_Exercise details_.
The answer must reproduce all of the data below exactly and contain no images.

_The data_.
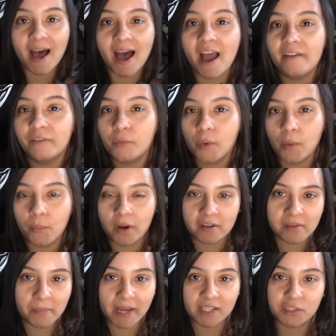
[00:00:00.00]
Hi everyone,
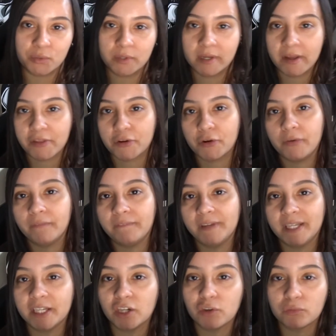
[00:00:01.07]
welcome back to another
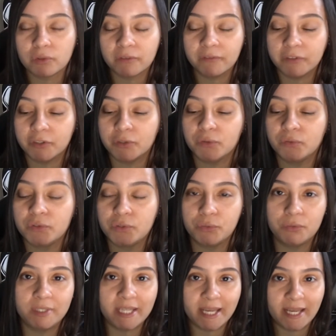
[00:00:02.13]
video review.
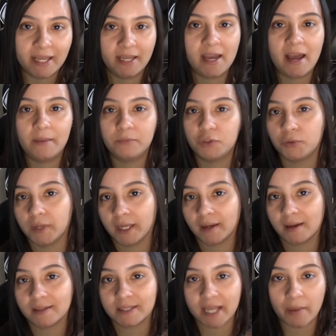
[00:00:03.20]
Today I'm doing
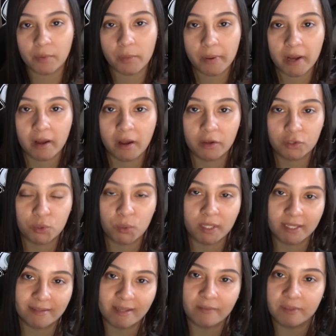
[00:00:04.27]
Cyberpunk
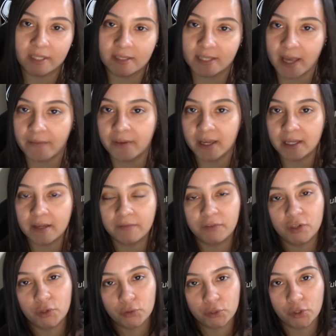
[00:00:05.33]
2077. If you
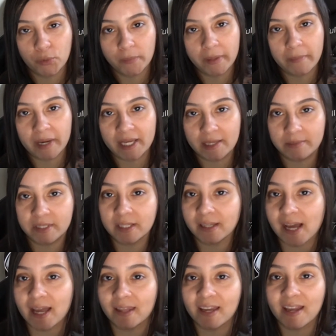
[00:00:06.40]
don't know me, my name's
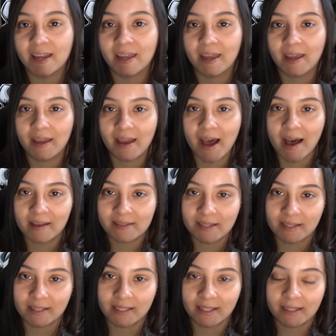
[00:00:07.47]
Delilah, aka
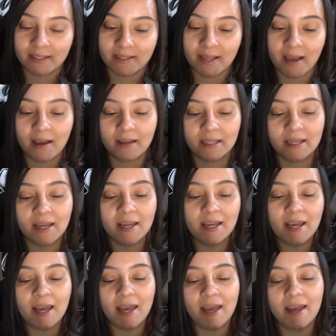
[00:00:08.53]
Assassina-san,
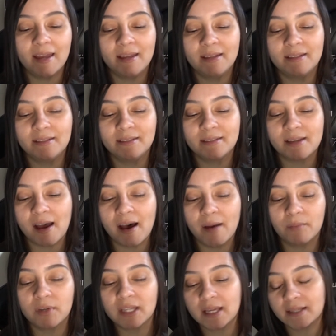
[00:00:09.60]
and I'm
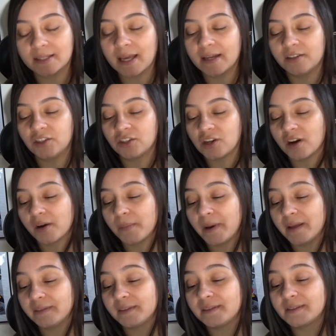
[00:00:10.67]
really excited to talk
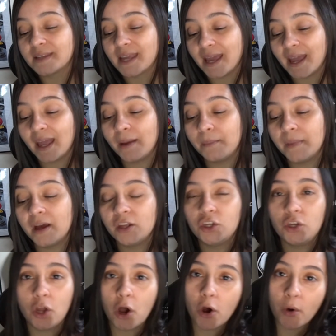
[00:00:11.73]
about this game.
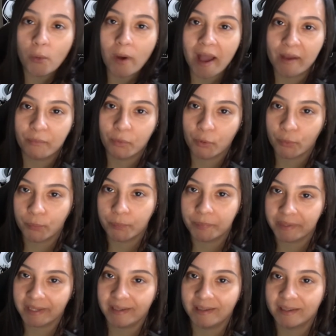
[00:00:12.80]
No, I won't
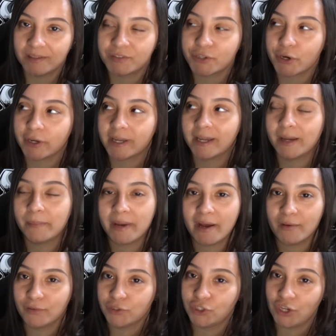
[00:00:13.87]
be talking
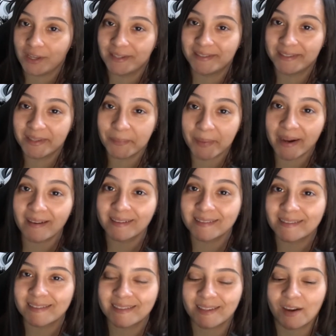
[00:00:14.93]
about just the
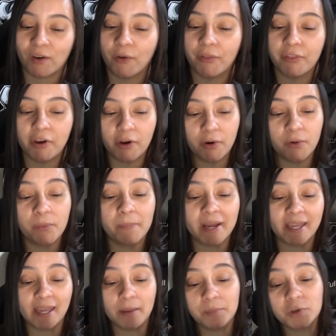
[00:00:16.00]
bugs, although my
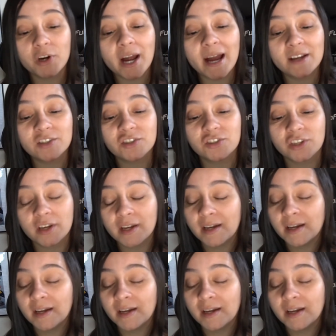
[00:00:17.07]
game crashed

_Response_.
[00:00:00.00]
Hi everyone,
[00:00:01.07]
welcome back to another
[00:00:02.13]
video review.
[00:00:03.20]
Today I'm doing
[00:00:04.27]
Cyberpunk
[00:00:05.33]
2077. If you
[00:00:06.40]
don't know me, my name's
[00:00:07.47]
Delilah, aka
[00:00:08.53]
Assassina-san,
[00:00:09.60]
and I'm
[00:00:10.67]
really excited to talk
[00:00:11.73]
about this game.
[00:00:12.80]
No, I won't
[00:00:13.87]
be talking
[00:00:14.93]
about just the
[00:00:16.00]
bugs, although my
[00:00:17.07]
game crashed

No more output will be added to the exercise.